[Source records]
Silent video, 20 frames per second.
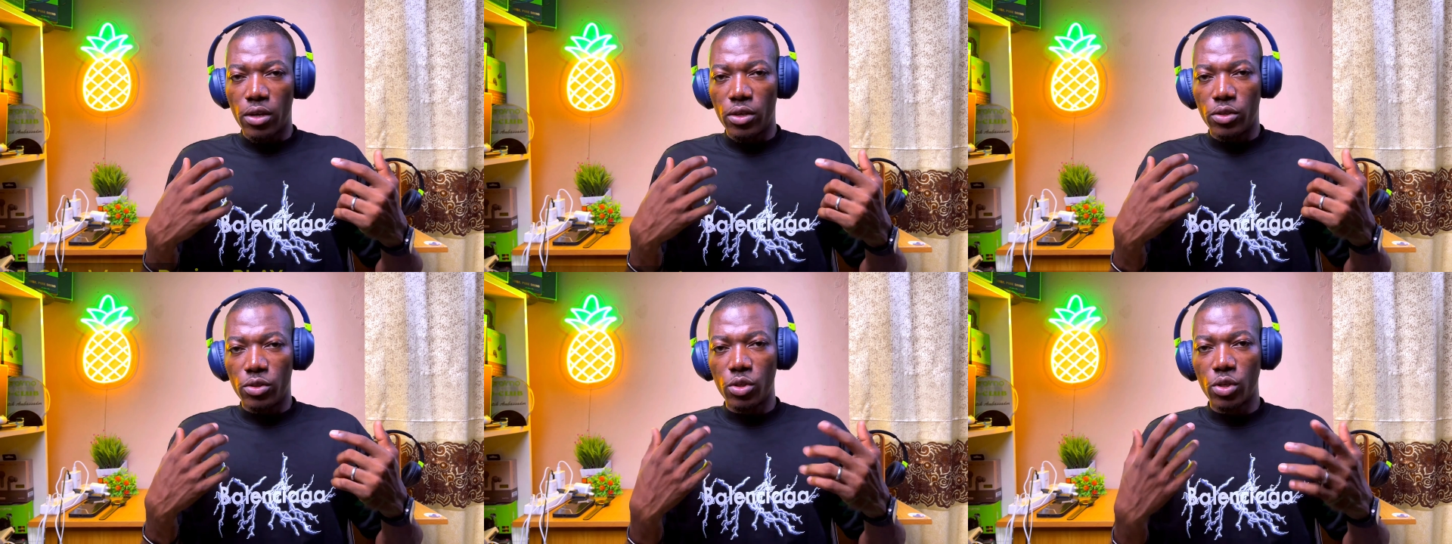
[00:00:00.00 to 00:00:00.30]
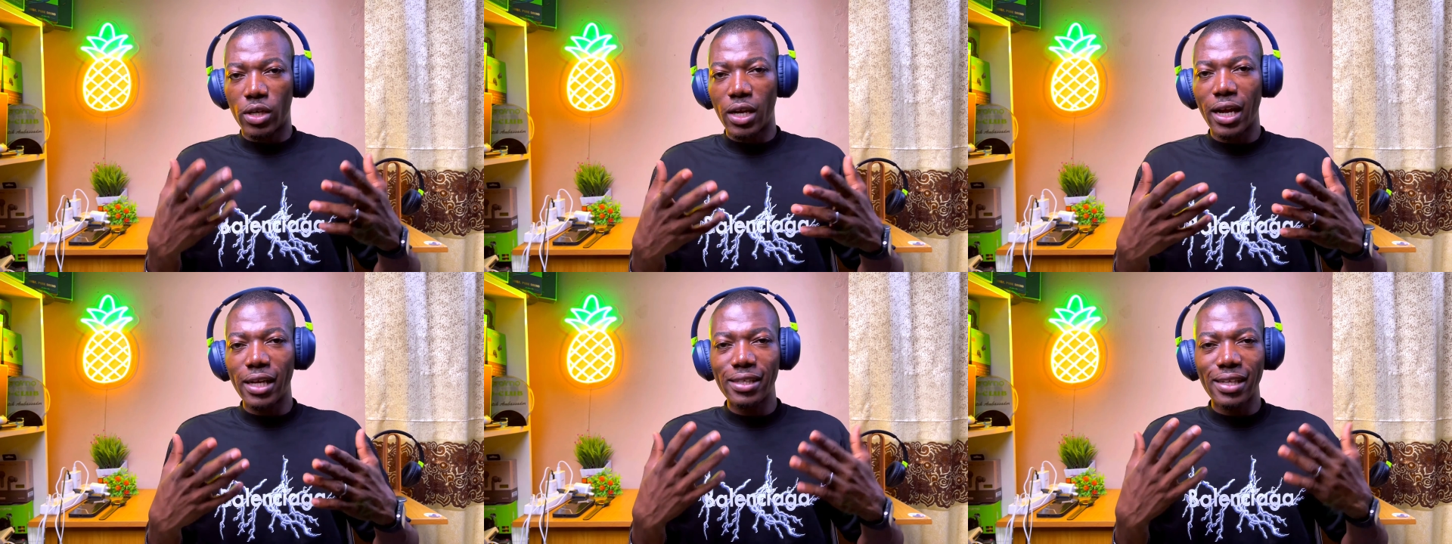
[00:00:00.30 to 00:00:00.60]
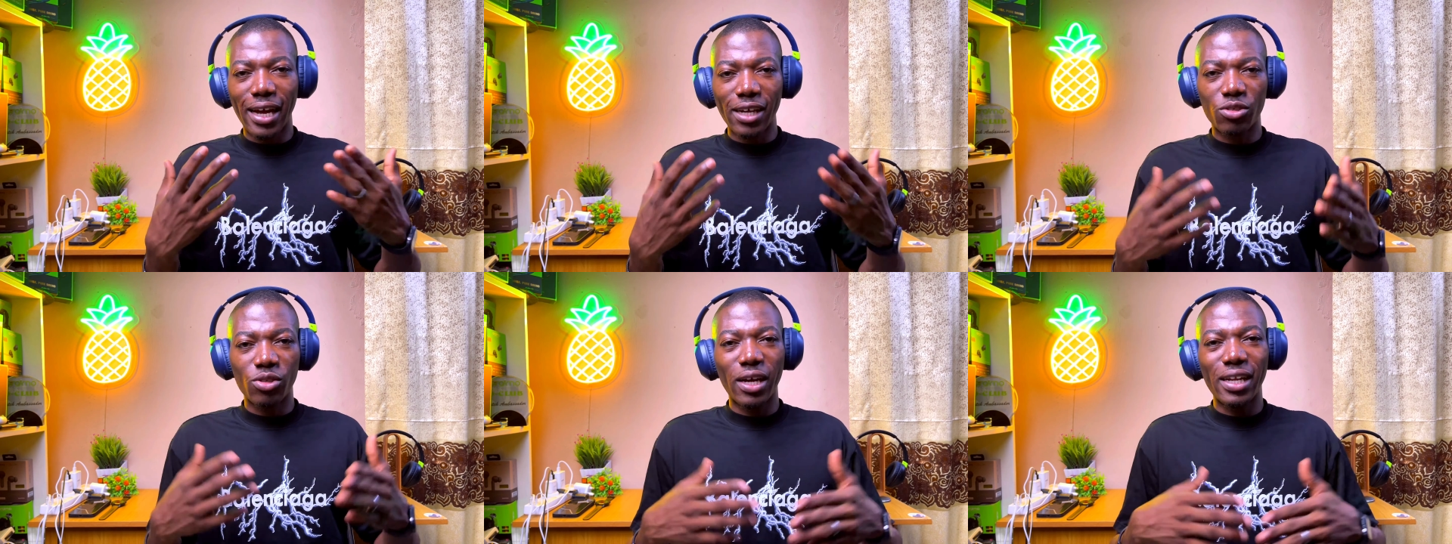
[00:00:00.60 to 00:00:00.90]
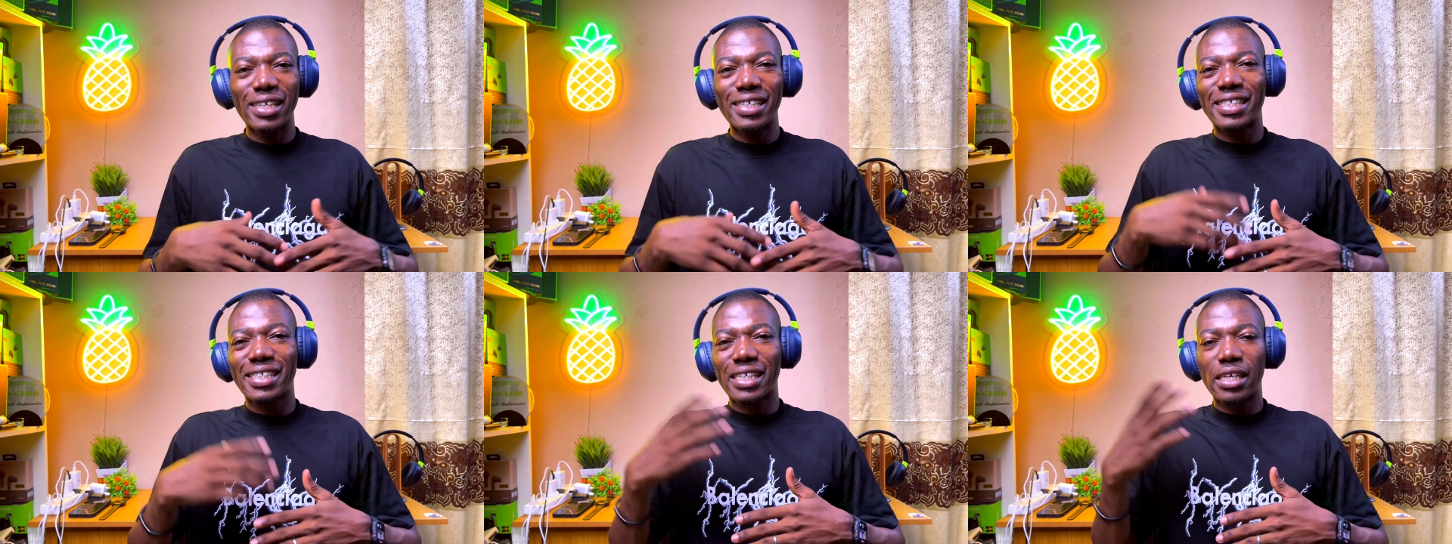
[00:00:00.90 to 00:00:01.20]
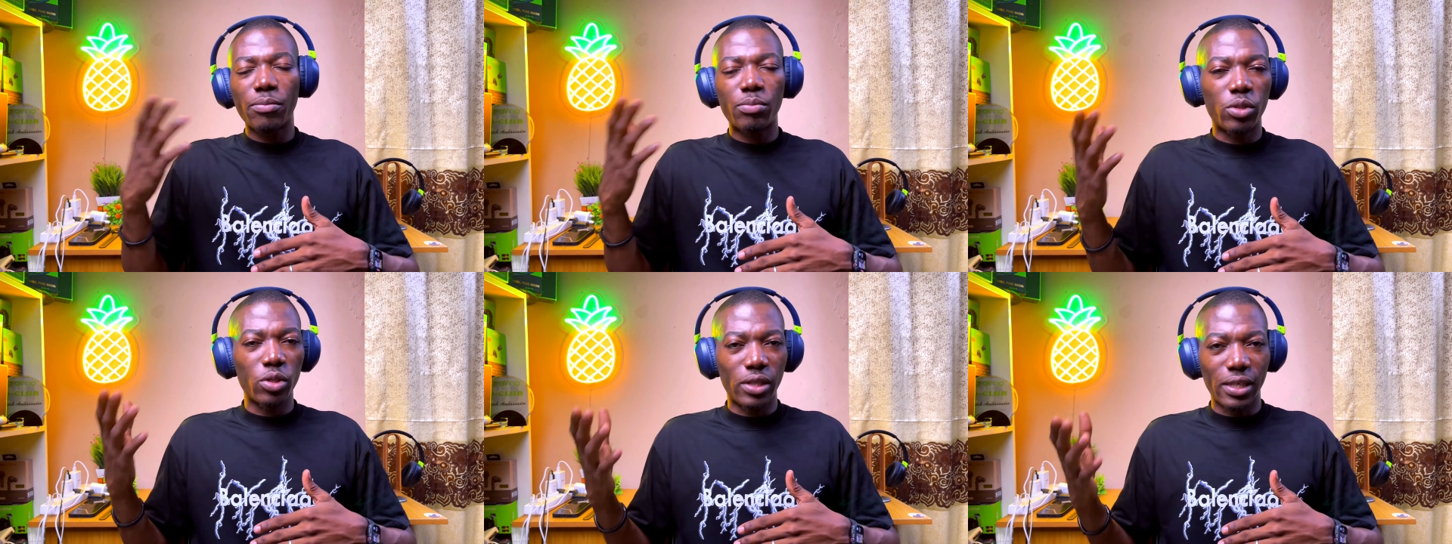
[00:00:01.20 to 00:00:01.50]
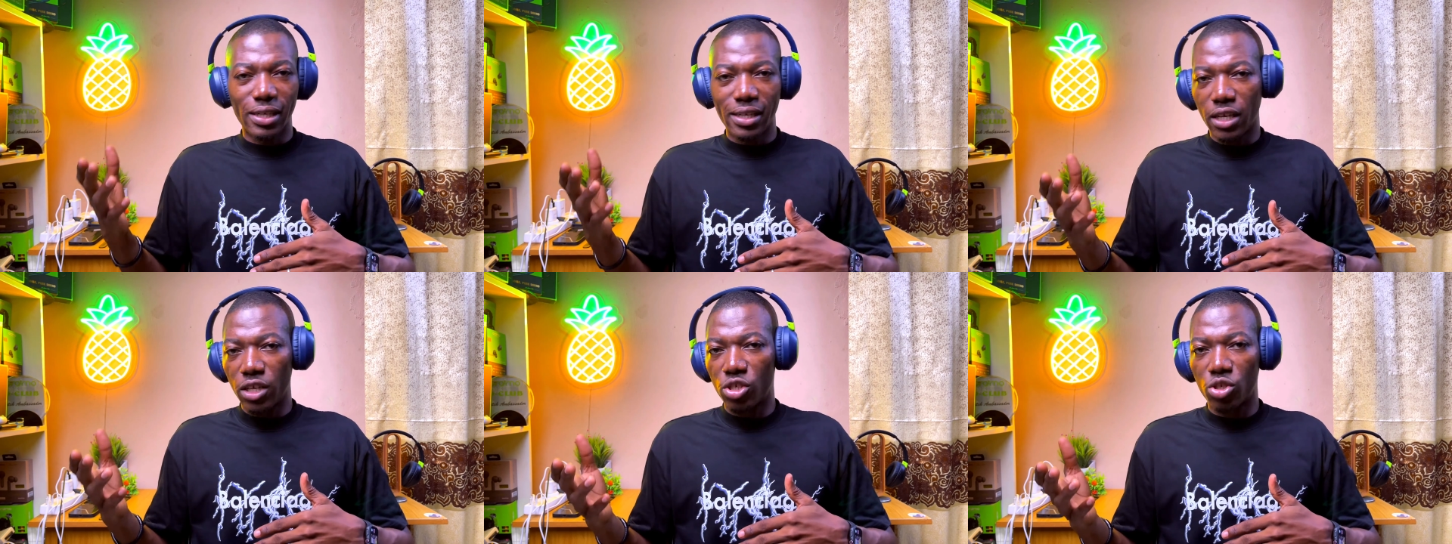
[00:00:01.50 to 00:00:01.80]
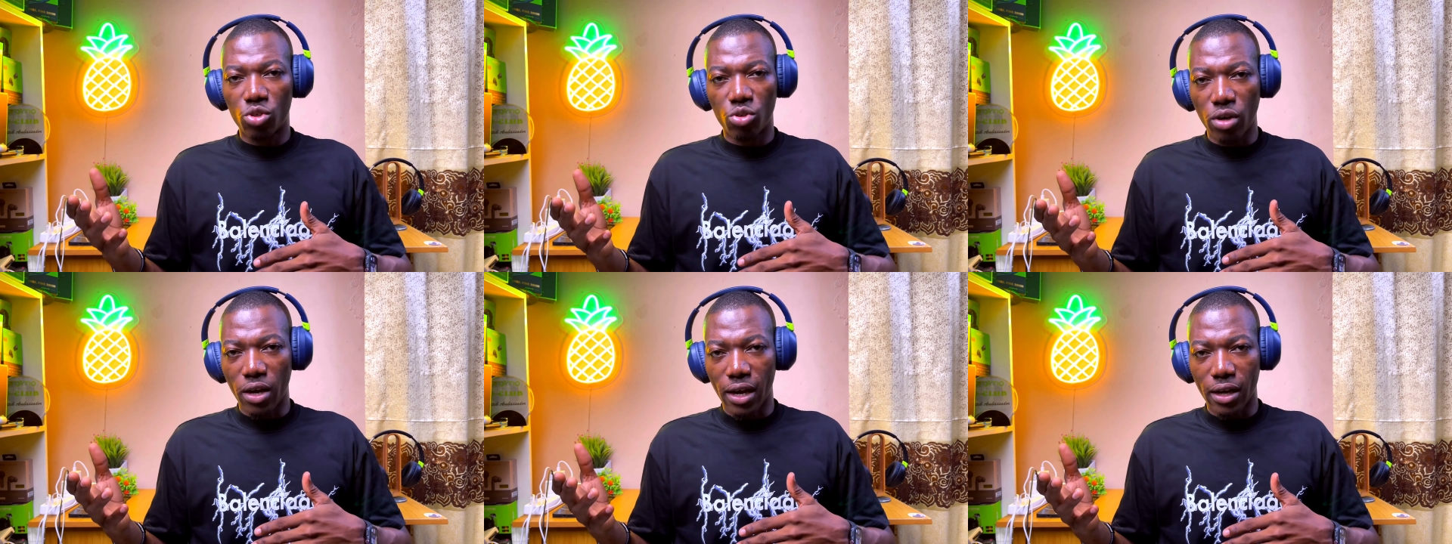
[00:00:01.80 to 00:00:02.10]
you can't actually skip to the next
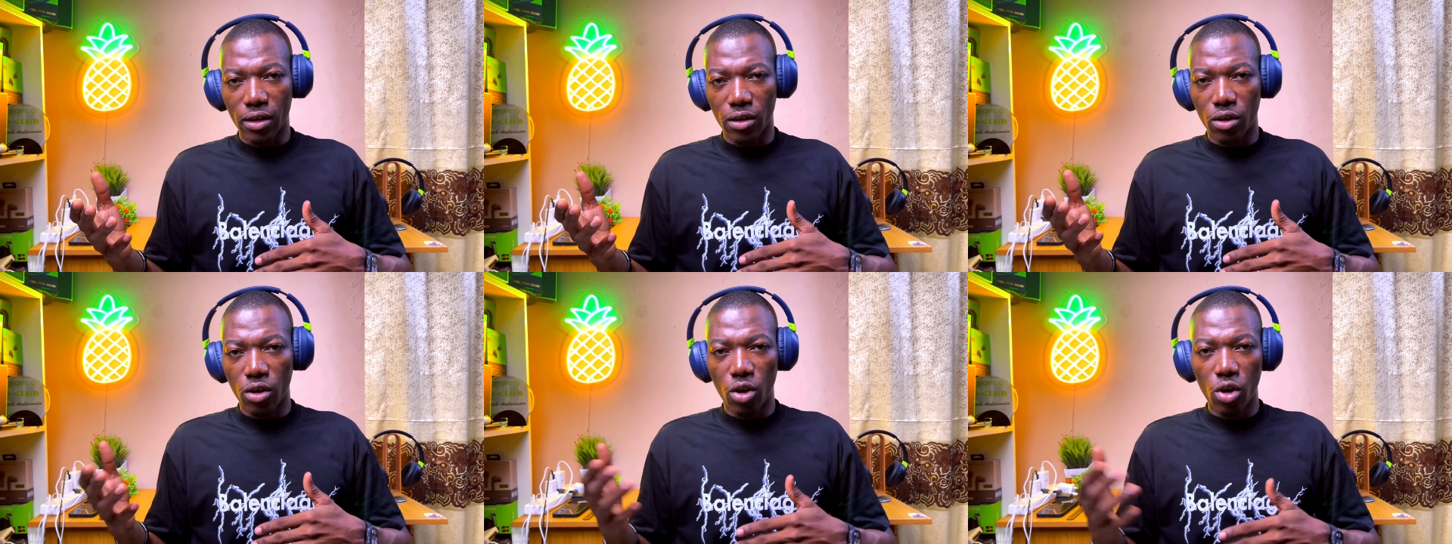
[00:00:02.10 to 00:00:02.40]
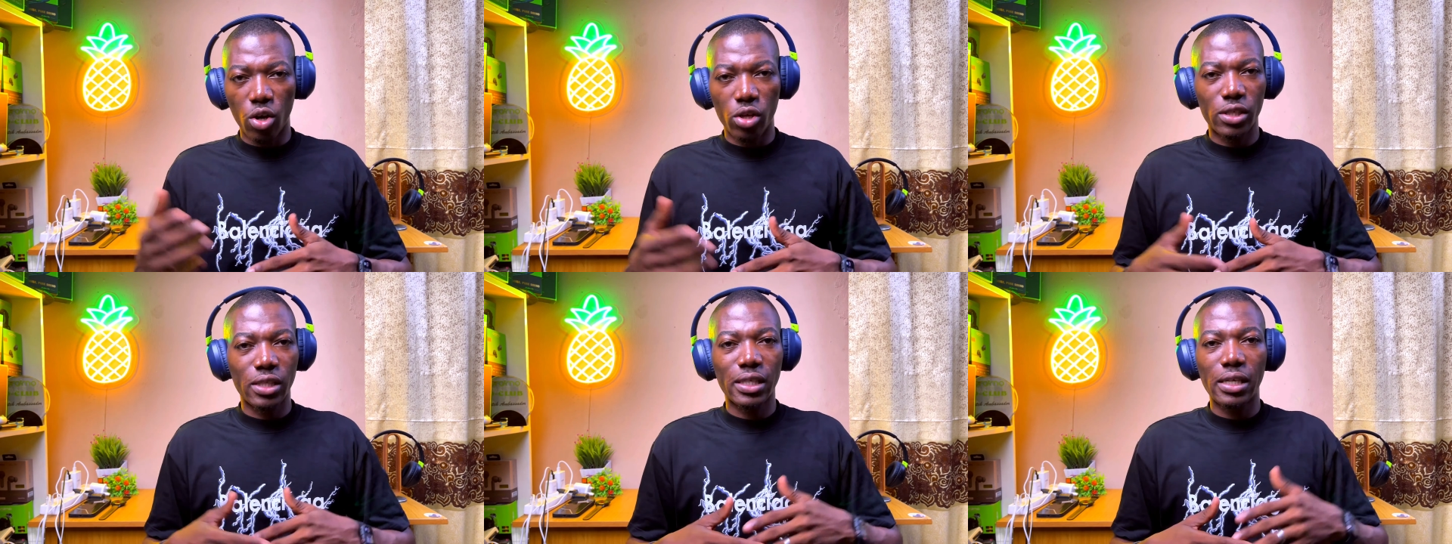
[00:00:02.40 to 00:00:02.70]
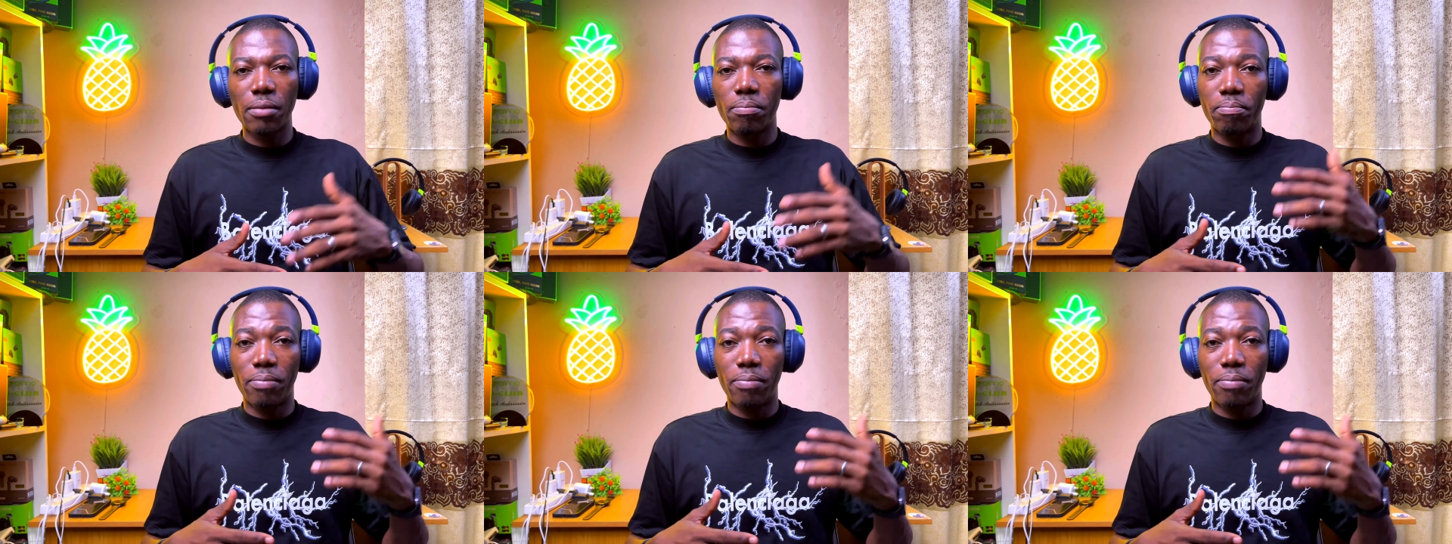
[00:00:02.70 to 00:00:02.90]
track or skip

Try it:
Copy every line above word for word and exclude the pictures.

Written answer:
Silent video, 20 frames per second.
[00:00:00.00 to 00:00:00.30]
[00:00:00.30 to 00:00:00.60]
[00:00:00.60 to 00:00:00.90]
[00:00:00.90 to 00:00:01.20]
[00:00:01.20 to 00:00:01.50]
[00:00:01.50 to 00:00:01.80]
[00:00:01.80 to 00:00:02.10]
you can't actually skip to the next
[00:00:02.10 to 00:00:02.40]
[00:00:02.40 to 00:00:02.70]
[00:00:02.70 to 00:00:02.90]
track or skip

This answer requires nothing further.